**INSTRUCTIONS TO FOLLOW**
Repeat the listing that follows exactly. Pictures are not part of the copy.

** MATERIAL PROVIDED follows **

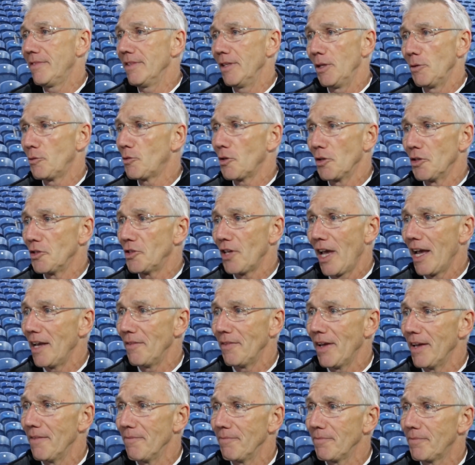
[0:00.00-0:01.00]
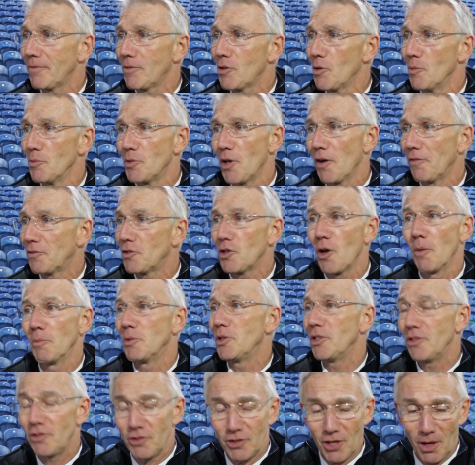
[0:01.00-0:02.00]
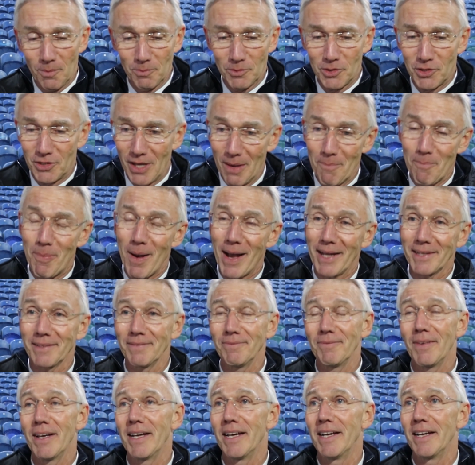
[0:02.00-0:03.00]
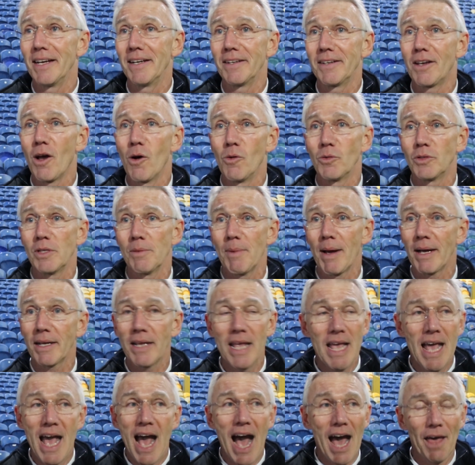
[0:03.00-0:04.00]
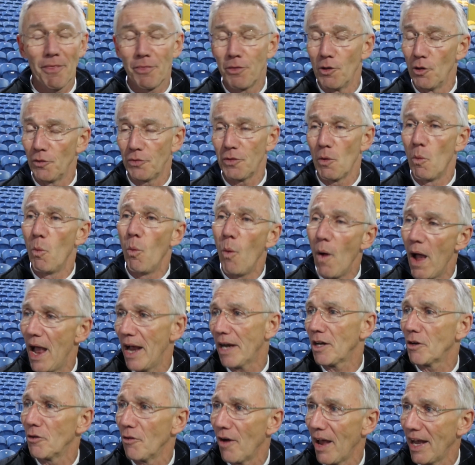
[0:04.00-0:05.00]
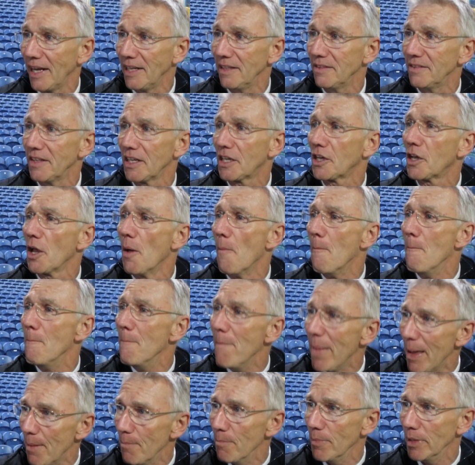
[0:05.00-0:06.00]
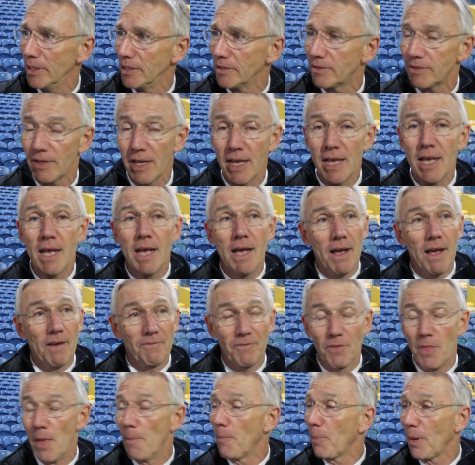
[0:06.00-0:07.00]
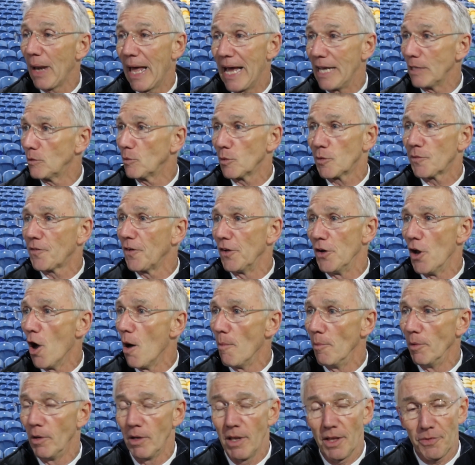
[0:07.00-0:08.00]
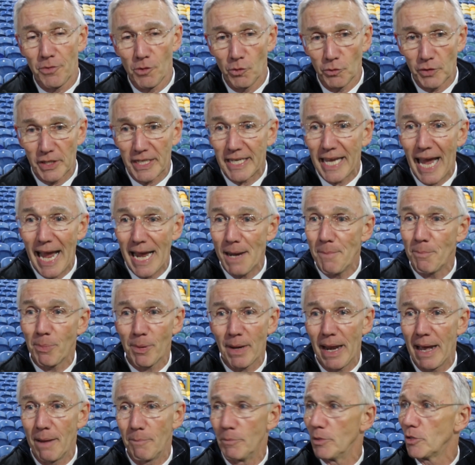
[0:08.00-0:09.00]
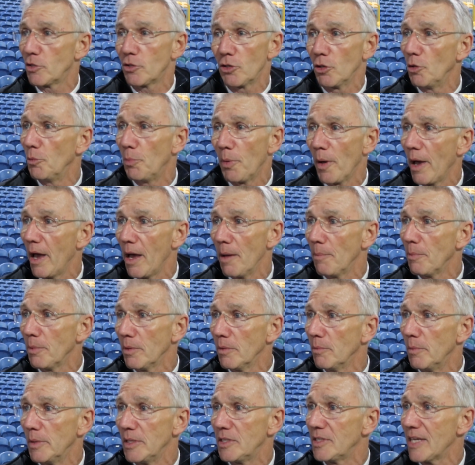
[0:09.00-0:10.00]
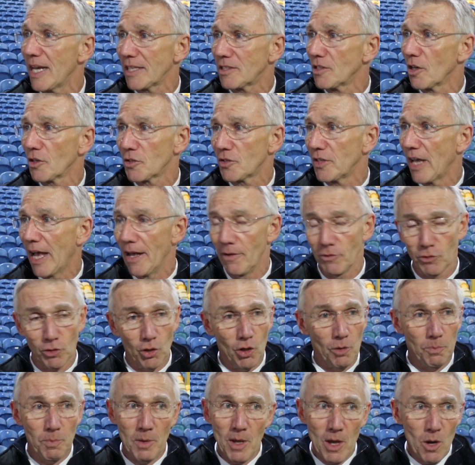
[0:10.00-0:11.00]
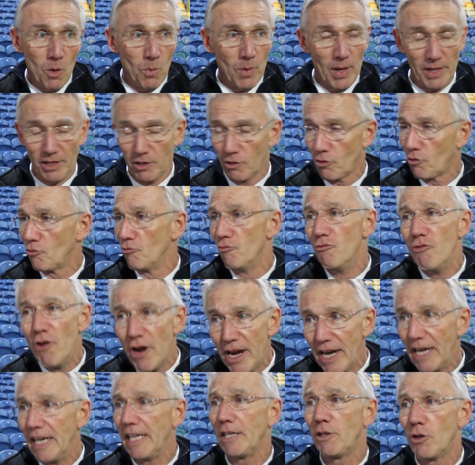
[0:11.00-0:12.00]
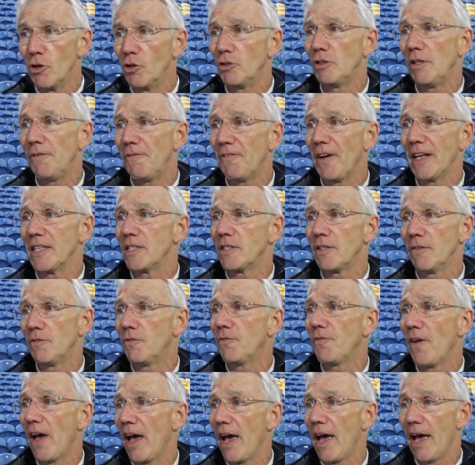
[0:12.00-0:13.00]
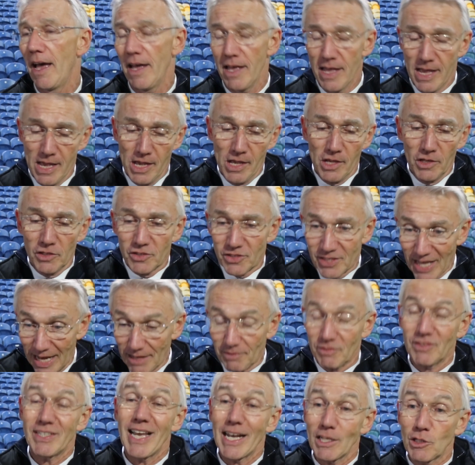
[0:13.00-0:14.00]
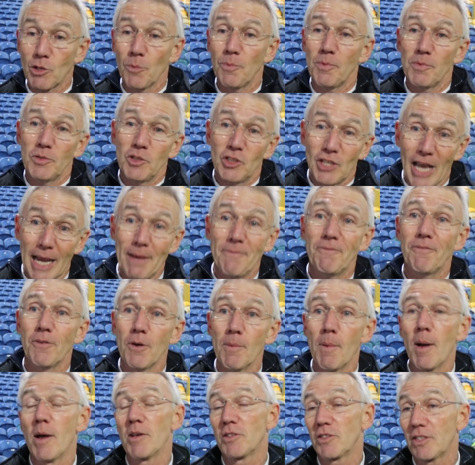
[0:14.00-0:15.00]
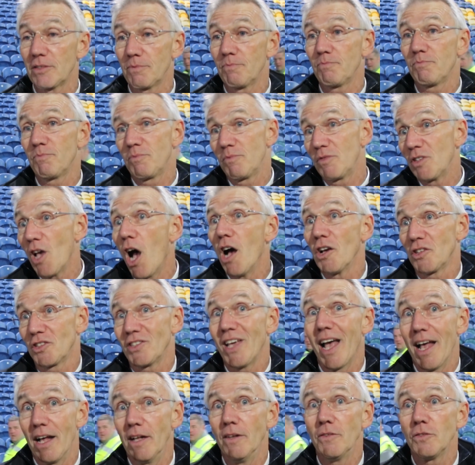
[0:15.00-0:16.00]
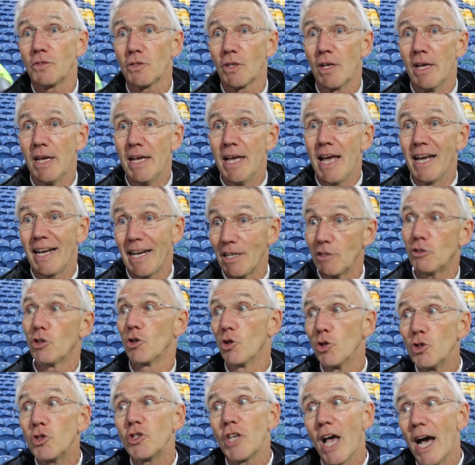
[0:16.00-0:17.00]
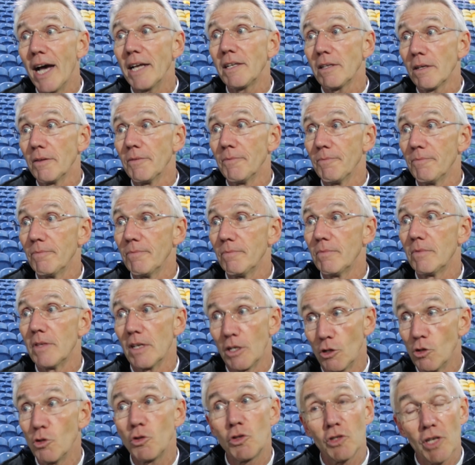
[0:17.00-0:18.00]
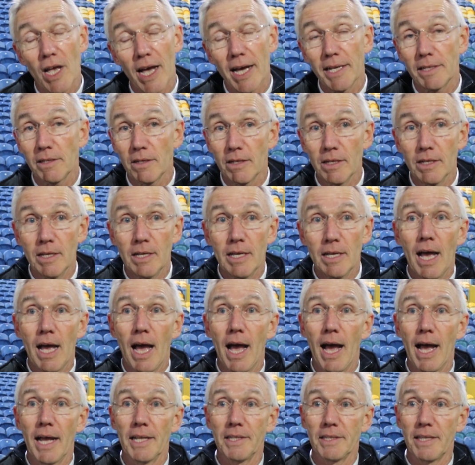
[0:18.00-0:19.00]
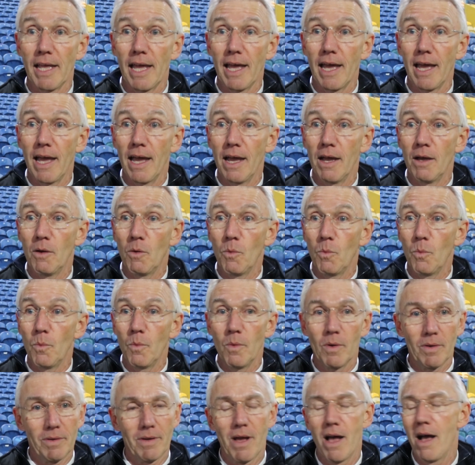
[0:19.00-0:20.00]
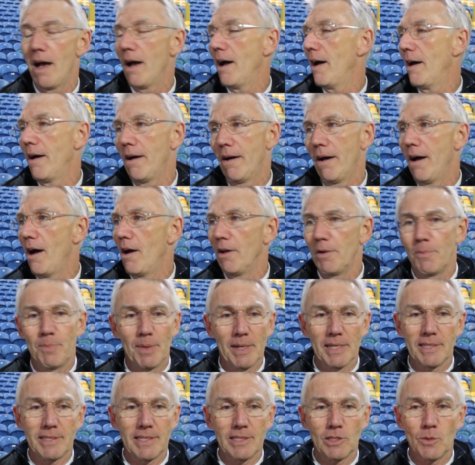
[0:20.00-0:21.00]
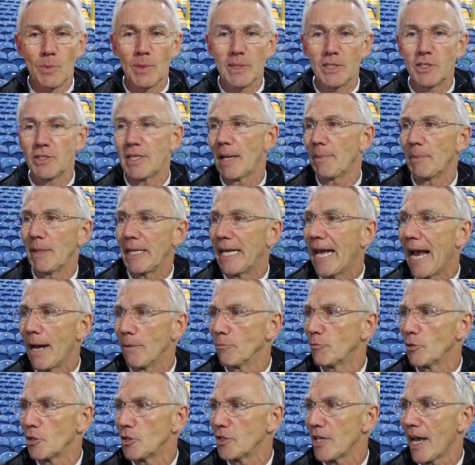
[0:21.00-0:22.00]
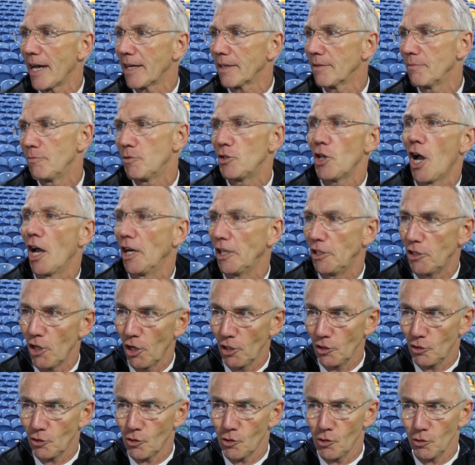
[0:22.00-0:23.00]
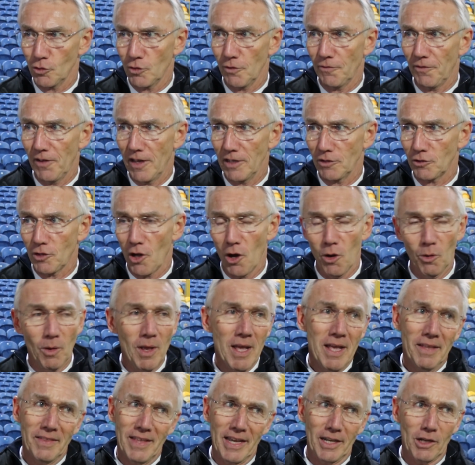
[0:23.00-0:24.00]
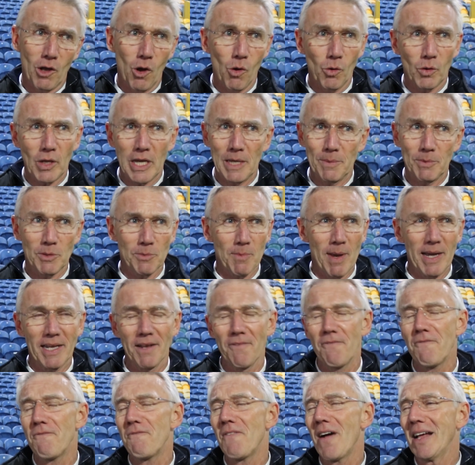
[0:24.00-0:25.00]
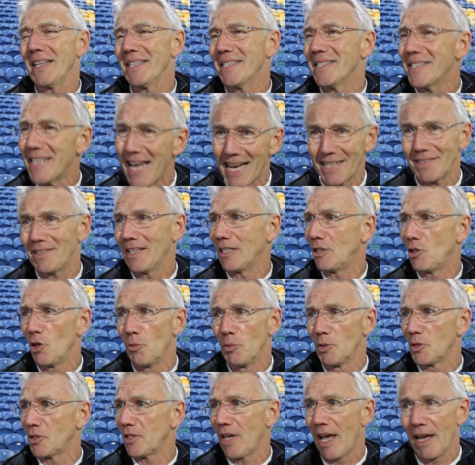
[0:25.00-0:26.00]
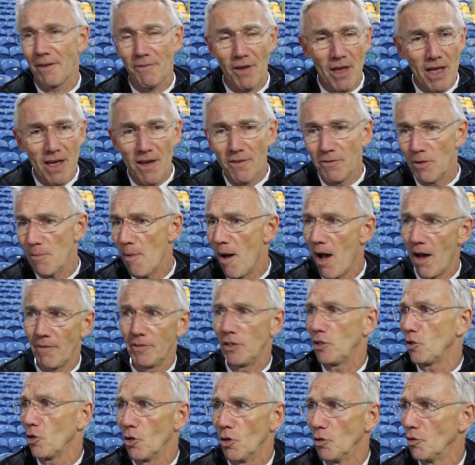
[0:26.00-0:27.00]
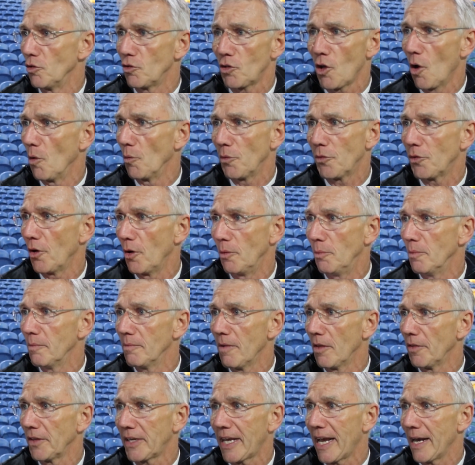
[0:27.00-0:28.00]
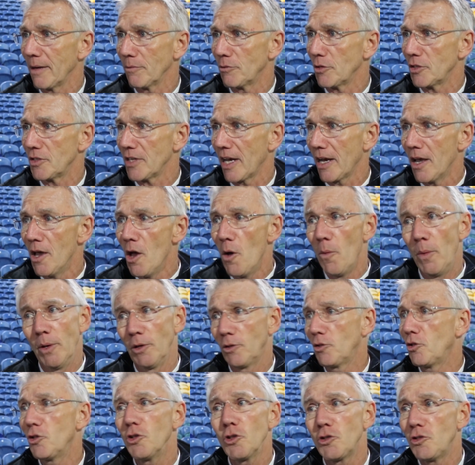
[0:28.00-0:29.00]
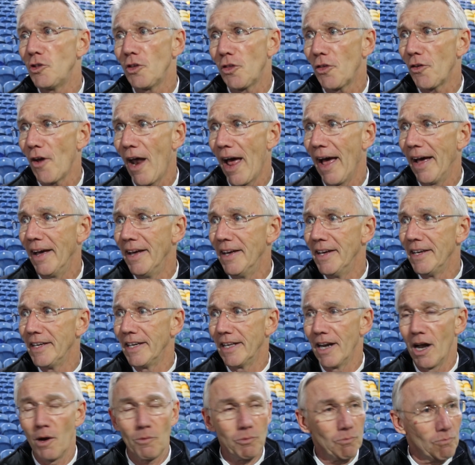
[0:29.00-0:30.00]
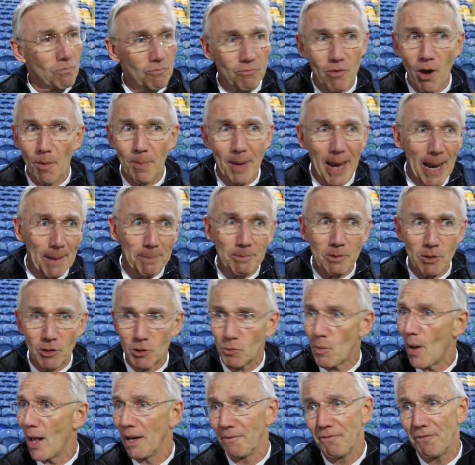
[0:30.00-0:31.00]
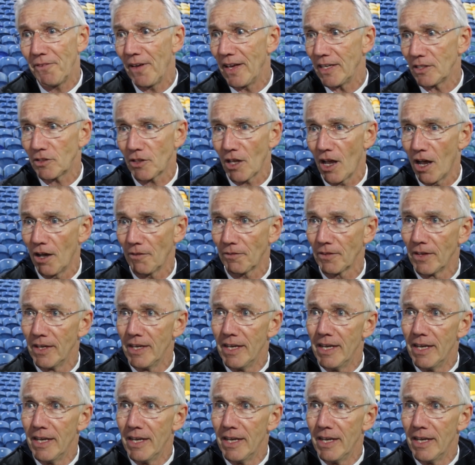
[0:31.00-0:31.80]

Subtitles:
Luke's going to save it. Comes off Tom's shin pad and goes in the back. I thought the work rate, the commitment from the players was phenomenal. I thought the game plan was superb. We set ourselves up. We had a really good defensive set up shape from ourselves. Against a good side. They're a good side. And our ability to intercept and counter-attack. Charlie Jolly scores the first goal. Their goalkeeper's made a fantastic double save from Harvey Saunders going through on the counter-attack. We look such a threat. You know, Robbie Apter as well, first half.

** End of MATERIAL PROVIDED **

**WORKED SOLUTION**
[0:00.00-0:01.00]
[0:01.00-0:02.00]
[0:02.00-0:03.00]
[0:03.00-0:04.00]
[0:04.00-0:05.00]
[0:05.00-0:06.00]
[0:06.00-0:07.00]
[0:07.00-0:08.00]
[0:08.00-0:09.00]
[0:09.00-0:10.00]
[0:10.00-0:11.00]
[0:11.00-0:12.00]
[0:12.00-0:13.00]
[0:13.00-0:14.00]
[0:14.00-0:15.00]
[0:15.00-0:16.00]
[0:16.00-0:17.00]
[0:17.00-0:18.00]
[0:18.00-0:19.00]
[0:19.00-0:20.00]
[0:20.00-0:21.00]
[0:21.00-0:22.00]
[0:22.00-0:23.00]
[0:23.00-0:24.00]
[0:24.00-0:25.00]
[0:25.00-0:26.00]
[0:26.00-0:27.00]
[0:27.00-0:28.00]
[0:28.00-0:29.00]
[0:29.00-0:30.00]
[0:30.00-0:31.00]
[0:31.00-0:31.80]

Subtitles:
Luke's going to save it. Comes off Tom's shin pad and goes in the back. I thought the work rate, the commitment from the players was phenomenal. I thought the game plan was superb. We set ourselves up. We had a really good defensive set up shape from ourselves. Against a good side. They're a good side. And our ability to intercept and counter-attack. Charlie Jolly scores the first goal. Their goalkeeper's made a fantastic double save from Harvey Saunders going through on the counter-attack. We look such a threat. You know, Robbie Apter as well, first half.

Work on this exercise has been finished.